L’ancien directeur de l’Agence nationale d’investigation financière (ANIF), Baltasar Ebang Engonga, fait à nouveau la une en Guinée équatoriale. Blanchi début 2025 dans une affaire privée à caractère sexuel qui avait fortement entamé sa réputation fin 2024, il fait dédésormais l’objet de graves accusations de corruption et de détournement de fonds publics présumés.

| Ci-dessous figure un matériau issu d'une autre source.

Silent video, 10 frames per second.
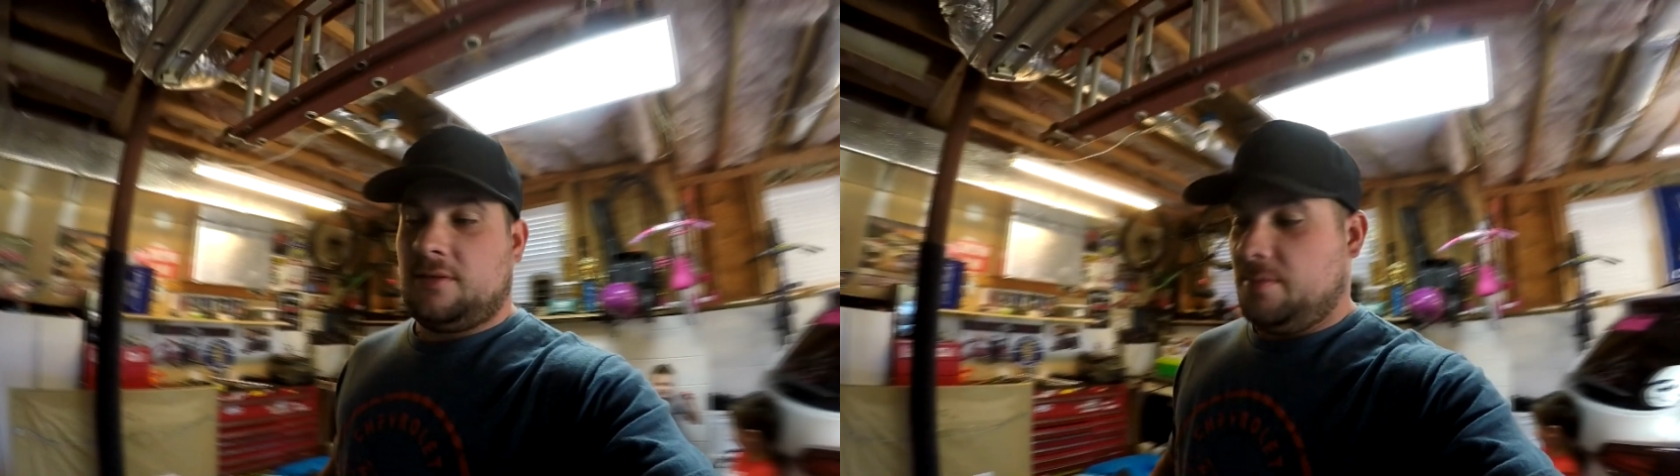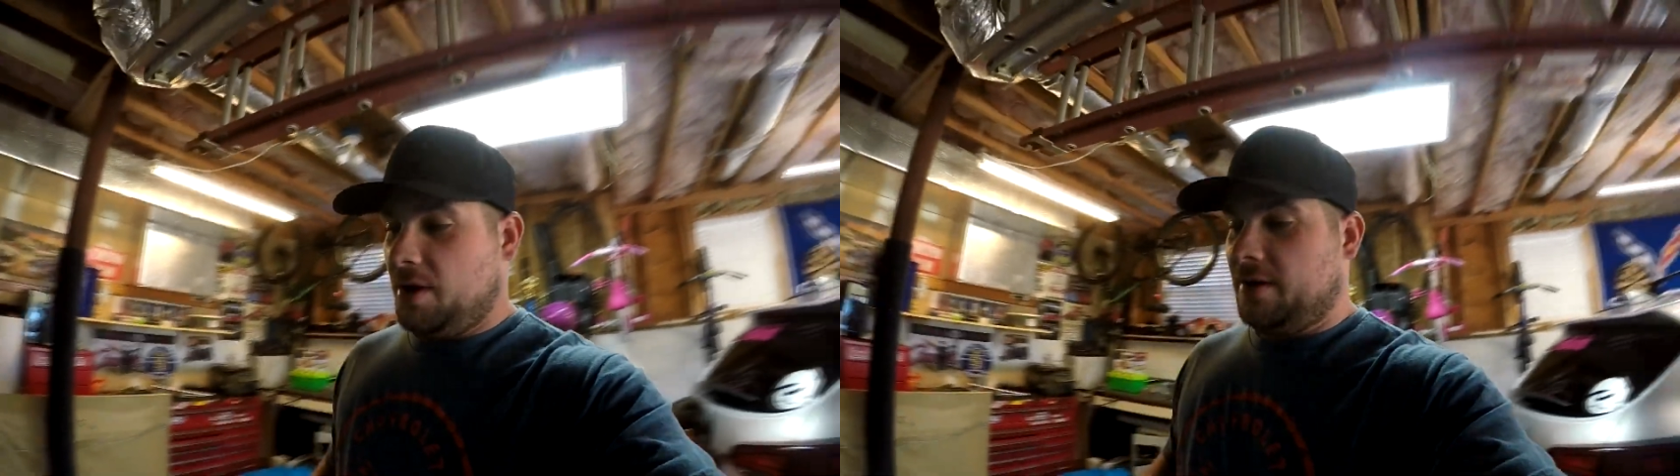
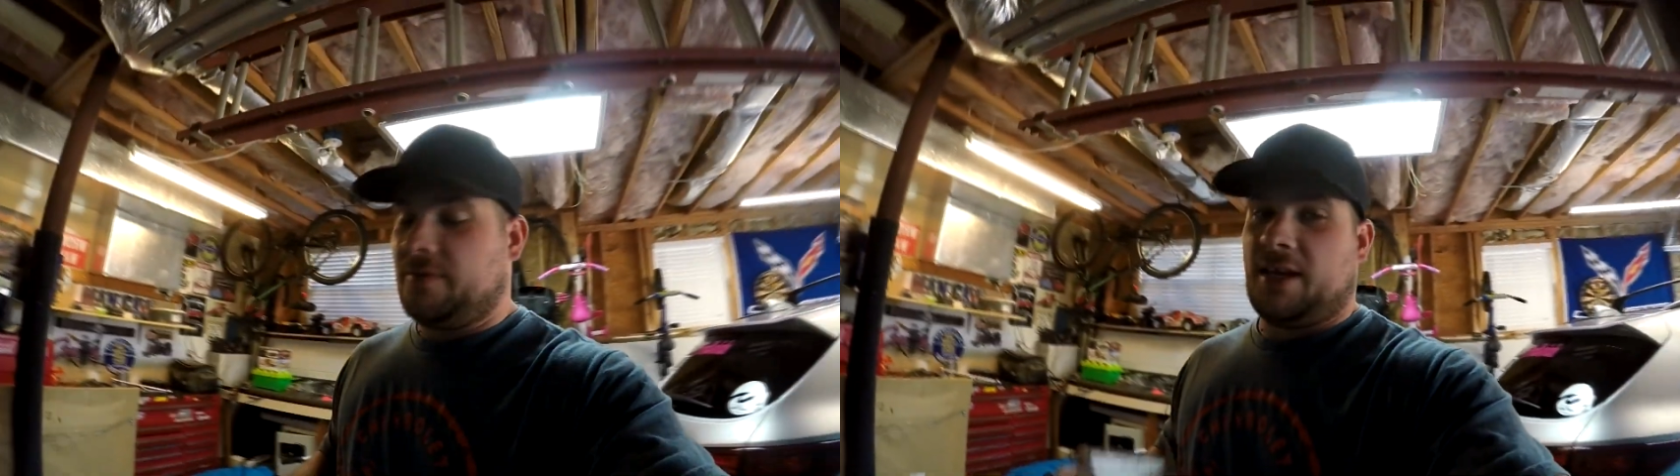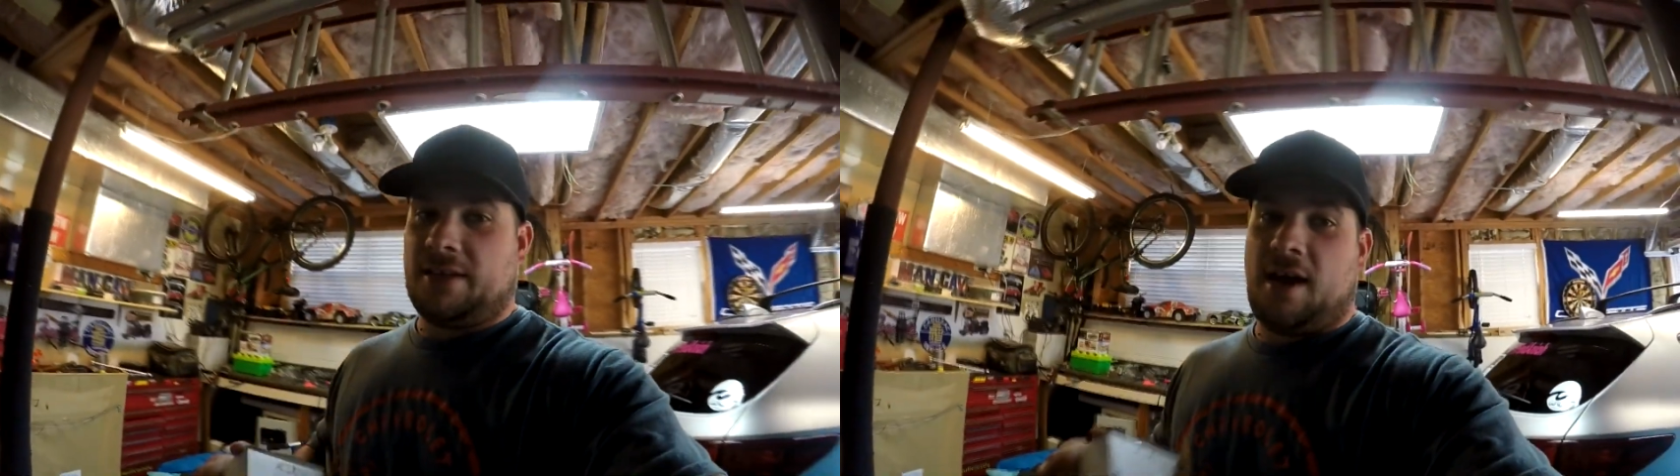He bought it
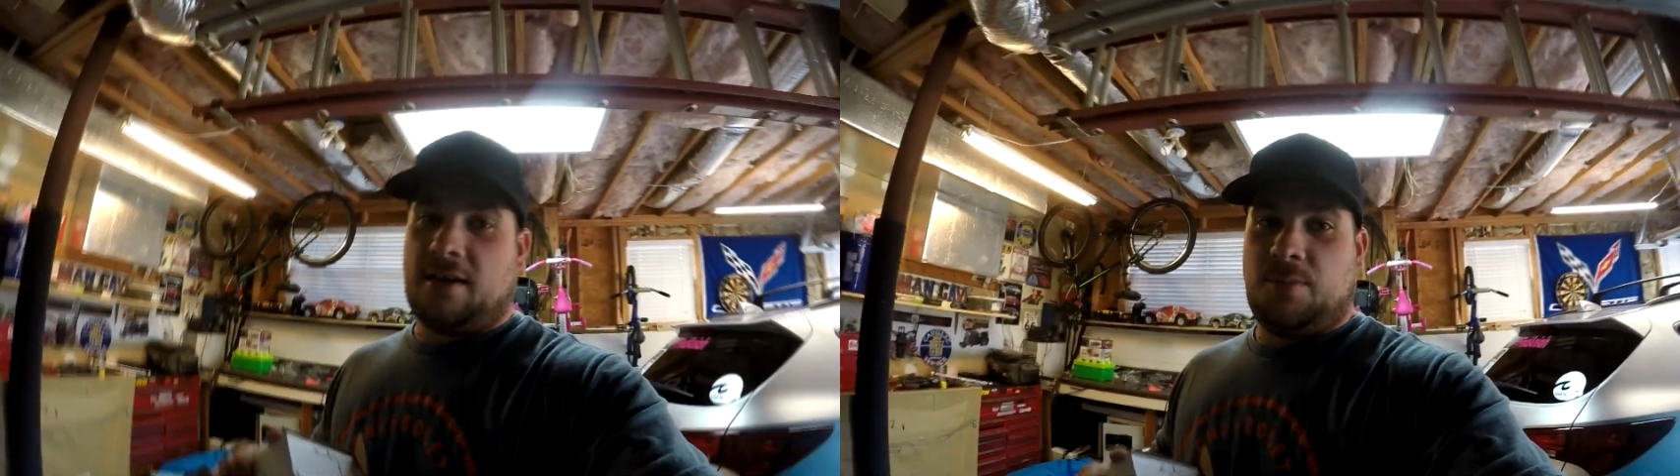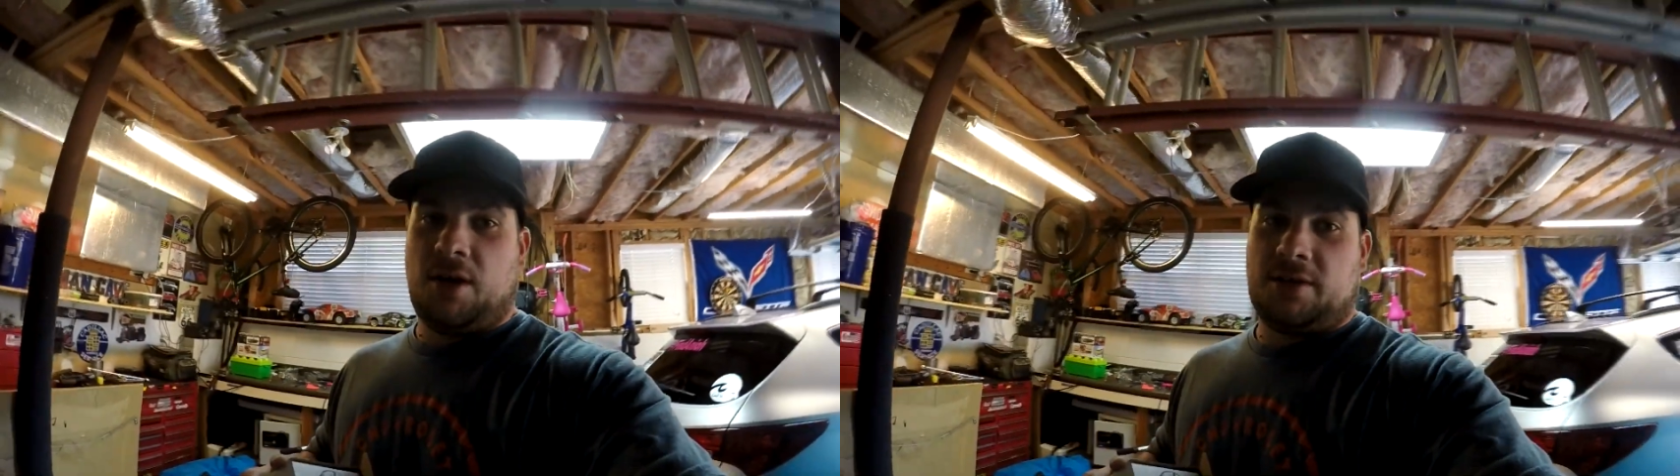for like
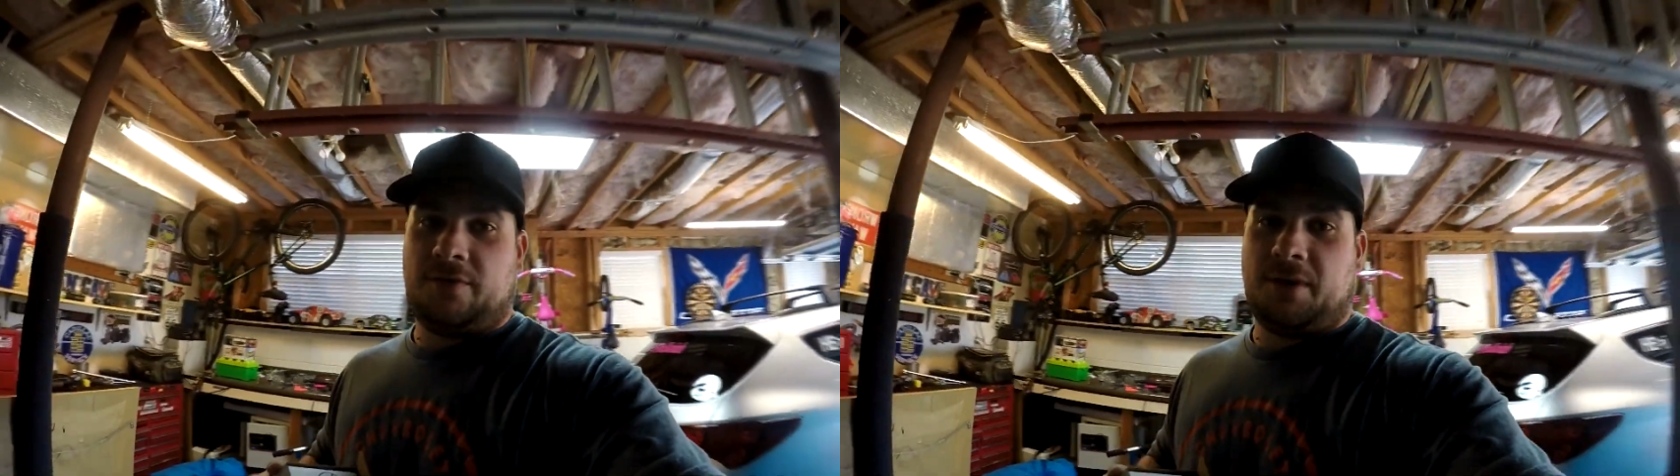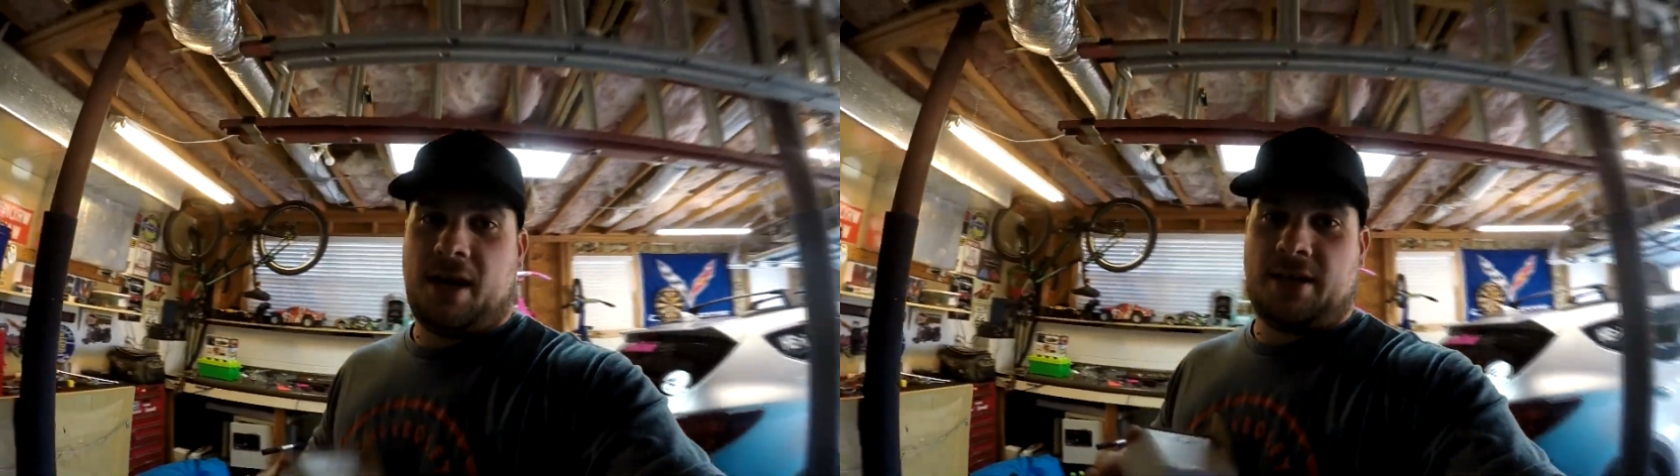90 bucks
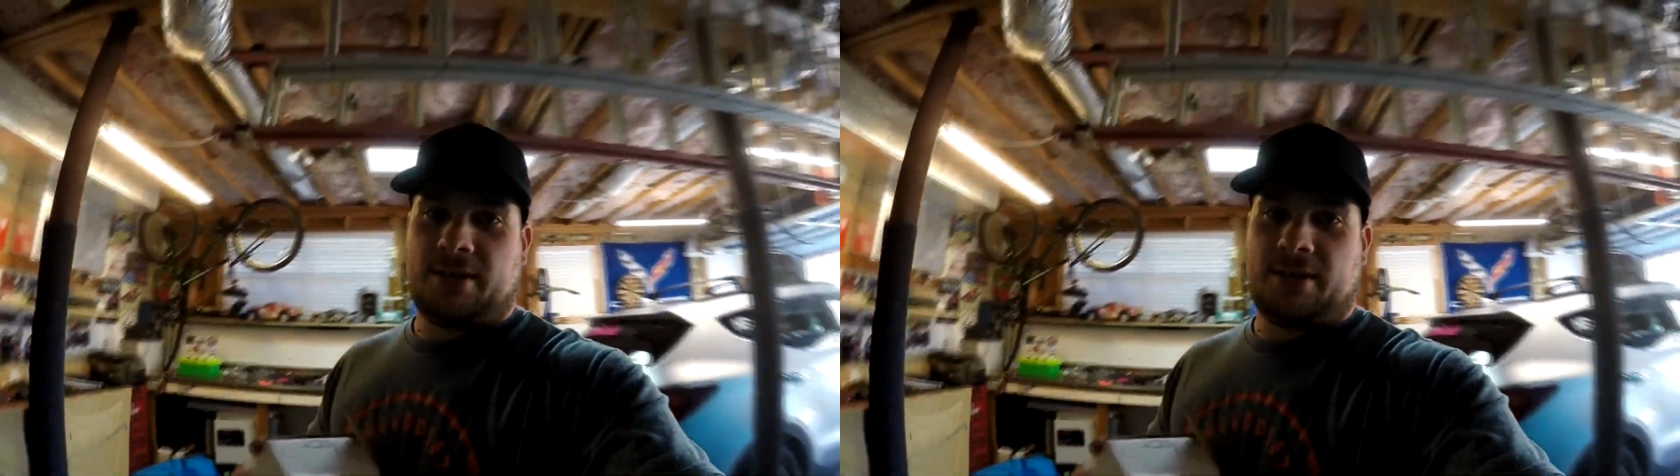from a guy.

Selon les investigations du parquet, l’ex-haut responsable aurait mis en place un système complexe visant à transférer d’importantes sommes d’argent public vers des comptes bancaires à l’étranger. Si le montant exact n’a pas été révélé, plusieurs millions de francs CFA seraient concernés.

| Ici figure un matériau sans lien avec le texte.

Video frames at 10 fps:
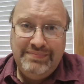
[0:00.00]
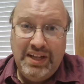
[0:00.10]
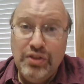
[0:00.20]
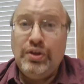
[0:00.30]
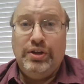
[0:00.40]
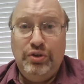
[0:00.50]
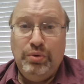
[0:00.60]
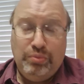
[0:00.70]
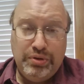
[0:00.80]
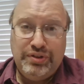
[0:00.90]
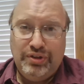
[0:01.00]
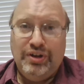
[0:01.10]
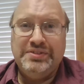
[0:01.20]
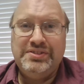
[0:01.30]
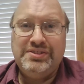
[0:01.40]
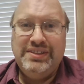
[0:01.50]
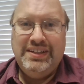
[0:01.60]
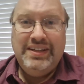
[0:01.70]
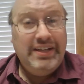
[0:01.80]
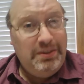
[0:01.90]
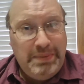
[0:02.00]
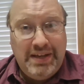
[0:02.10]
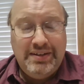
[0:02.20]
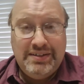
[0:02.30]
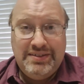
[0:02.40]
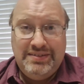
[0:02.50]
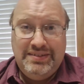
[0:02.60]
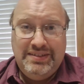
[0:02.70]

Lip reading: He thought you were worth the cost, and he paid it.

Lundi 30 juin, Baltasar Ebang Engonga a comparu devant le tribunal de Malabo aux côtés d’anciens collaborateurs également mis en cause. Le ministère public a requis des peines pouvant aller jusqu’à 18 ans de prison, tandis que la défense dénonce des charges « excessives » reposant sur des preuves jugées « partielles ou interprétées ».
Ce nouveau procès est suivi de près dans le pays. Déjà affaibli par le précédent scandale, Baltasar Ebang Engonga, longtemps perçu comme une figure de la lutte contre le blanchiment, fait aujourd’hui face à son destin. Le verdict est attendu dans les prochains jours.